Por: Fabiano de Abreu Agrela Rodrigues – Pós PhD em Neurociências membro da Royal Society of Medicine no Reino Unido.
Quando há atraso de linguagem em crianças, é comum que também haja atraso na motricidade fina. Se ambos os atrasos forem acompanhados de um déficit cognitivo, há diversas causas e condições que podem estar em jogo. No entanto, quando o atraso de linguagem e da motricidade fina está associado a um avanço cognitivo — com maior raciocínio lógico abstrato, habilidade matemática, metacognição avançada, alta conscienciosidade e um instinto apurado — isso sugere um fenômeno de compensação neural. Nesse caso, áreas específicas do cérebro, como o córtex pré-frontal rostral e outras subregiões, incluindo o córtex pré-frontal dorsolateral, o córtex orbitofrontal e o córtex ventromedial, além da conexão robusta com o córtex cingulado anterior, mostram-se mais desenvolvidas, compensando déficits funcionais nas regiões motoras e de linguagem. Esse fenômeno de neuroplasticidade permite que essas subregiões do lobo frontal assumam funções compensatórias, aprimorando habilidades cognitivas avançadas para compensar a dificuldade nas áreas motoras e de linguagem.
A interdependência entre o desenvolvimento motor e o da linguagem ocorre porque áreas cerebrais motoras (como o córtex motor e o cerebelo) e áreas da linguagem (como Broca e Wernicke) estão interconectadas por circuitos que coordenam o controle motor dos músculos da fala e o planejamento de movimentos finos. Isso permite a integração sensório-motora, crucial para a execução sincronizada de movimentos precisos e habilidades linguísticas.

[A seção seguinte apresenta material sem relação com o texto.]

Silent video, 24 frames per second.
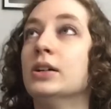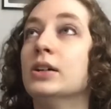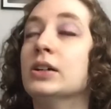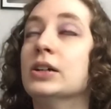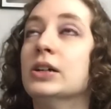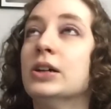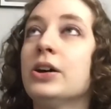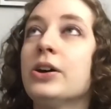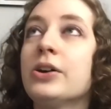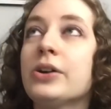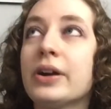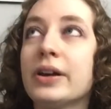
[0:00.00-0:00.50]

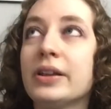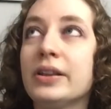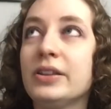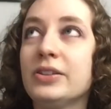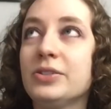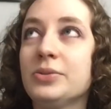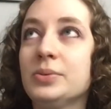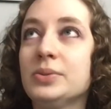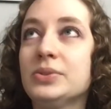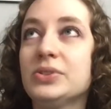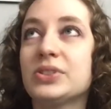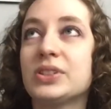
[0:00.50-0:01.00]
Okay, this
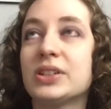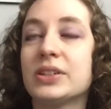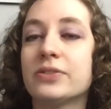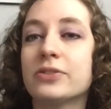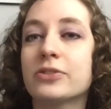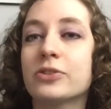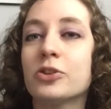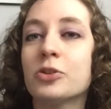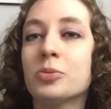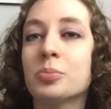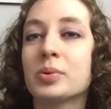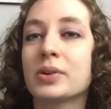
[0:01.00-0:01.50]
one's
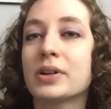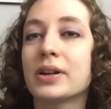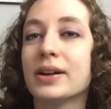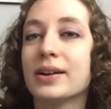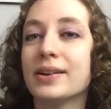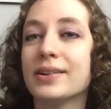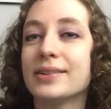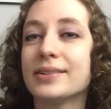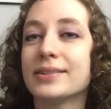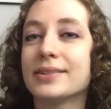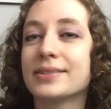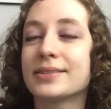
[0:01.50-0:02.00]
difficult
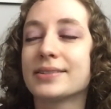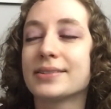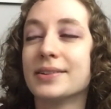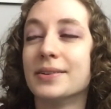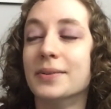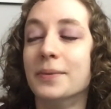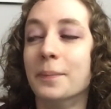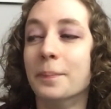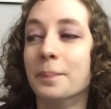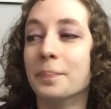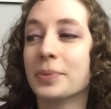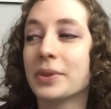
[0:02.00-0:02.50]
because
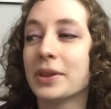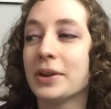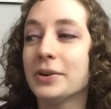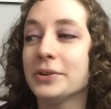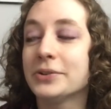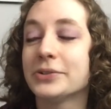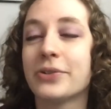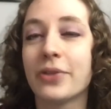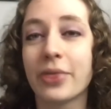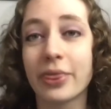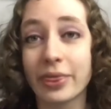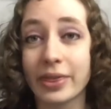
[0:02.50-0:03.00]
here's
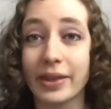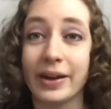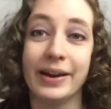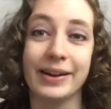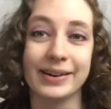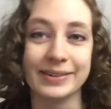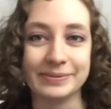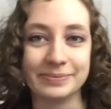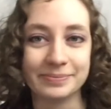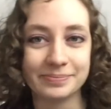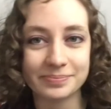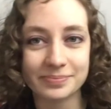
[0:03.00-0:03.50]
the
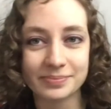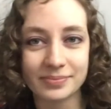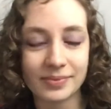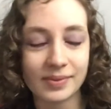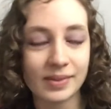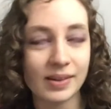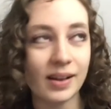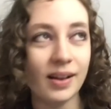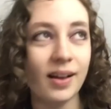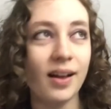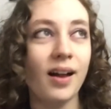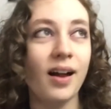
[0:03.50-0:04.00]
thing.
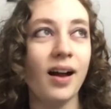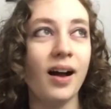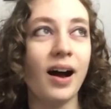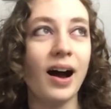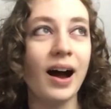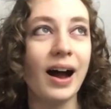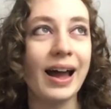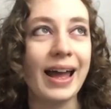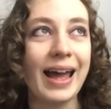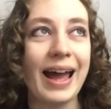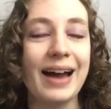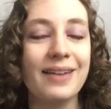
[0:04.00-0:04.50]

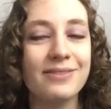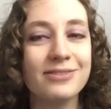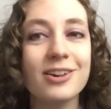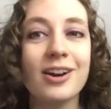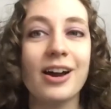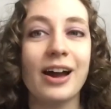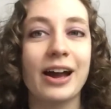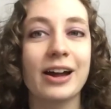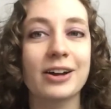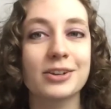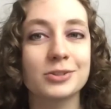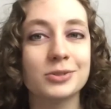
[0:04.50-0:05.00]
I have not
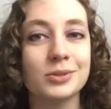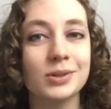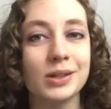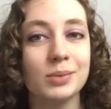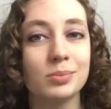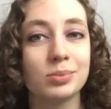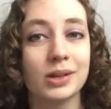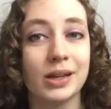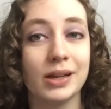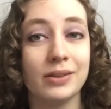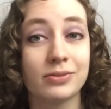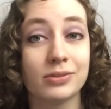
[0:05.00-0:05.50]
actually
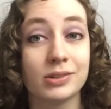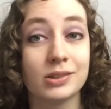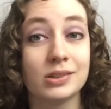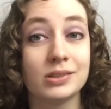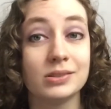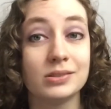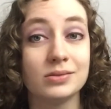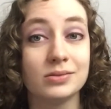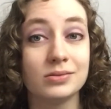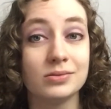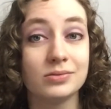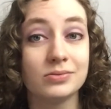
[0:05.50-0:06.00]
played for
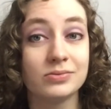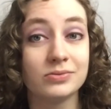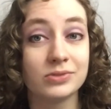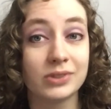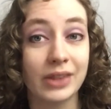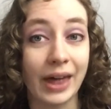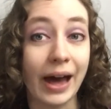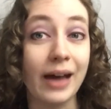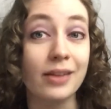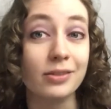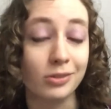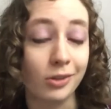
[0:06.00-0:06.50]

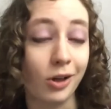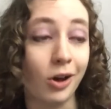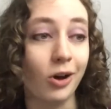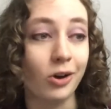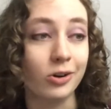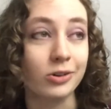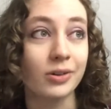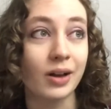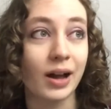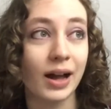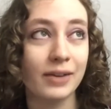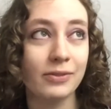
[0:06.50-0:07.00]
that long.
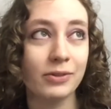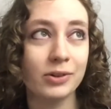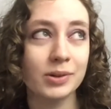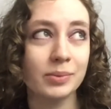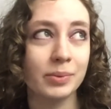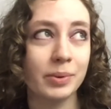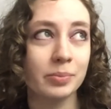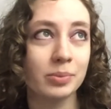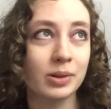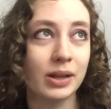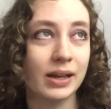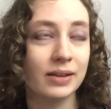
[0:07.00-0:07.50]
I've only
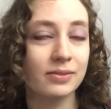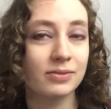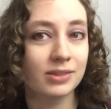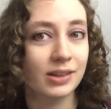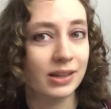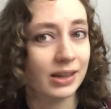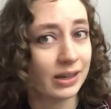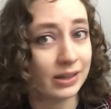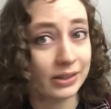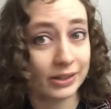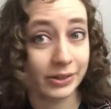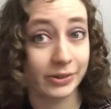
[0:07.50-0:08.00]
been playing for
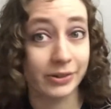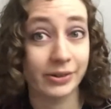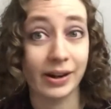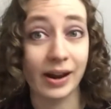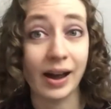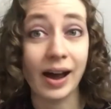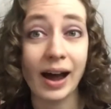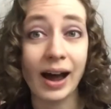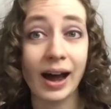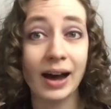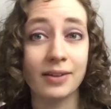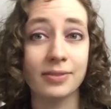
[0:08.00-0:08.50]
like a year and a
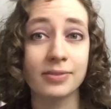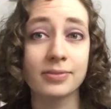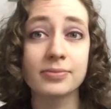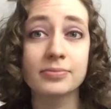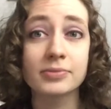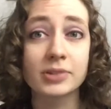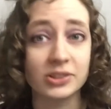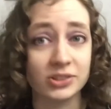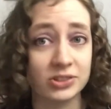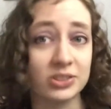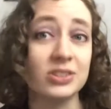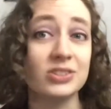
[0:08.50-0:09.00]
half
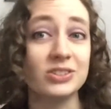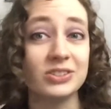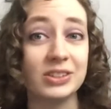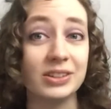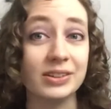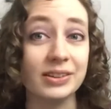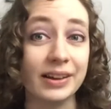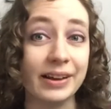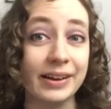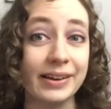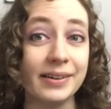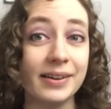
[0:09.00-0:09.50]

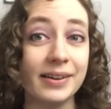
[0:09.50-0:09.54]
consistently.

Esse tipo de caso é comum em autistas, pois muitos indivíduos com Transtorno do Espectro Autista (TEA) apresentam déficits em áreas específicas, como a área de Broca e o giro angular, relacionadas à linguagem, e também na área motora primária e no cerebelo, responsáveis pela coordenação motora fina. Esses déficits podem prejudicar tanto a fala quanto a execução de movimentos finos. No entanto, para algumas pessoas com TEA, ocorre um sistema compensatório através da neuroplasticidade, no qual regiões mais anteriores do lobo frontal, como o córtex pré-frontal dorsolateral, o córtex ventromedial, e o córtex orbitofrontal, se desenvolvem de maneira mais robusta. Essas áreas estão associadas a habilidades de raciocínio lógico, pensamento abstrato e processos metacognitivos, ajudando a compensar os déficits nas regiões relacionadas à linguagem e motricidade. O córtex cingulado anterior, que contribui para a autorregulação emocional e a tomada de decisões, também pode estar mais conectado, contribuindo para o desenvolvimento de outras formas de processamento cognitivo avançado, mesmo diante das dificuldades motoras e de linguagem.
Nesses casos, quando a criança é pequena, é essencial observar cuidadosamente seu desenvolvimento, utilizando estratégias e atividades que ajudem a equilibrar o foco não apenas no atraso, mas também no fortalecimento das regiões que se desenvolveram para compensar. Se o efeito biológico da neuroplasticidade está em ação, há grande chance de ser eficaz. Deve-se prestar atenção em como a criança interpreta as emoções das pessoas, analisando se sua interação é baseada em confiança ou desconfiança, e se ela se comporta de forma diferente com pessoas conhecidas e desconhecidas. Também é importante observar o nível de empatia que ela demonstra com pessoas íntimas em comparação com aquelas fora de seu círculo, para avaliar a possibilidade de estar no espectro autista. Além disso, sinais como desconforto com determinadas texturas — seja em alimentos, roupas (como etiquetas), entre outros —, a repetição dos mesmos programas ou desenhos, e o hiperfoco em determinados brinquedos ou atividades são aspectos importantes para uma interpretação mais completa de seu desenvolvimento.
As descrições neste texto levantam a hipótese de que algumas crianças, mesmo que apresentem sinais leves de estar no espectro autista, podem ter potencial para superdotação, especialmente a partir da segunda ou após a terceira infância. Essas observações sugerem que, mesmo com características de TEA, essas crianças podem demonstrar um desenvolvimento cognitivo avançado à medida que crescem, revelando habilidades excepcionais com o passar do tempo. Na segunda ou terceira infância, devido à neuroplasticidade estar em constante desenvolvimento, o QI dessas crianças pode aumentar gradativamente, reforçando ainda mais o seu potencial para altas habilidades e superdotação.